Content starts

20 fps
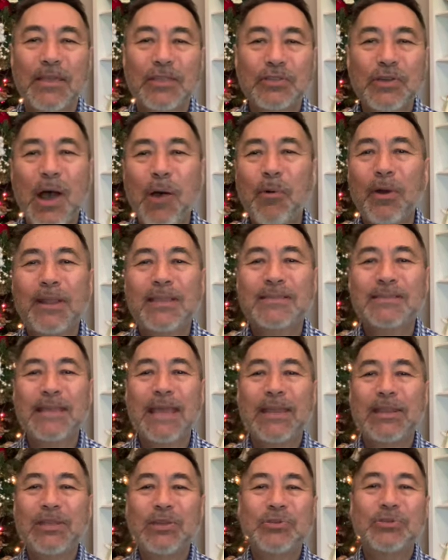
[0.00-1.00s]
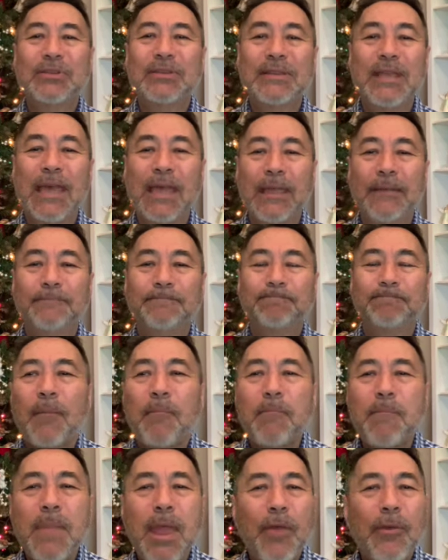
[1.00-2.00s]
So I want to say to you today,
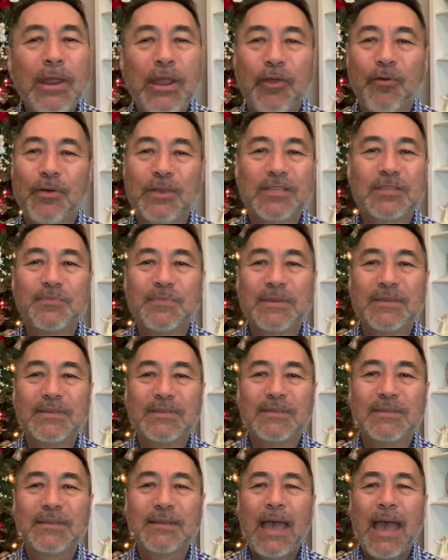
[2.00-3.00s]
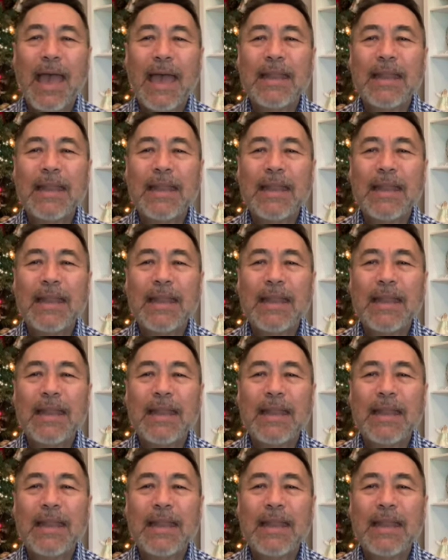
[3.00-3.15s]
Merry Christmas.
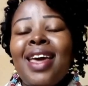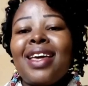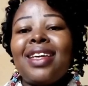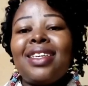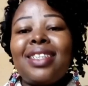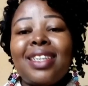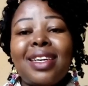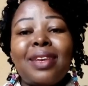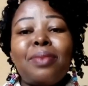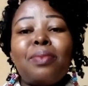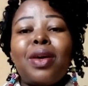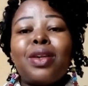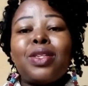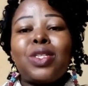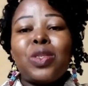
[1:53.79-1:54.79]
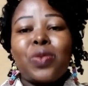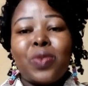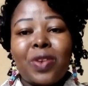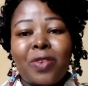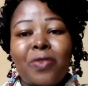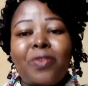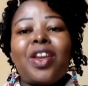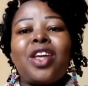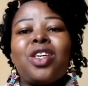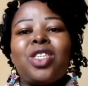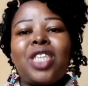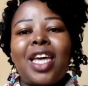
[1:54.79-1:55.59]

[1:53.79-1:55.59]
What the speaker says: It really makes you refreshed,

Content ends

Would you set down the records above once more, exactly, with the pictures removed?

20 fps
[0.00-1.00s]
[1.00-2.00s]
So I want to say to you today,
[2.00-3.00s]
[3.00-3.15s]
Merry Christmas.
[1:53.79-1:54.79]
[1:54.79-1:55.59]

[1:53.79-1:55.59]
What the speaker says: It really makes you refreshed,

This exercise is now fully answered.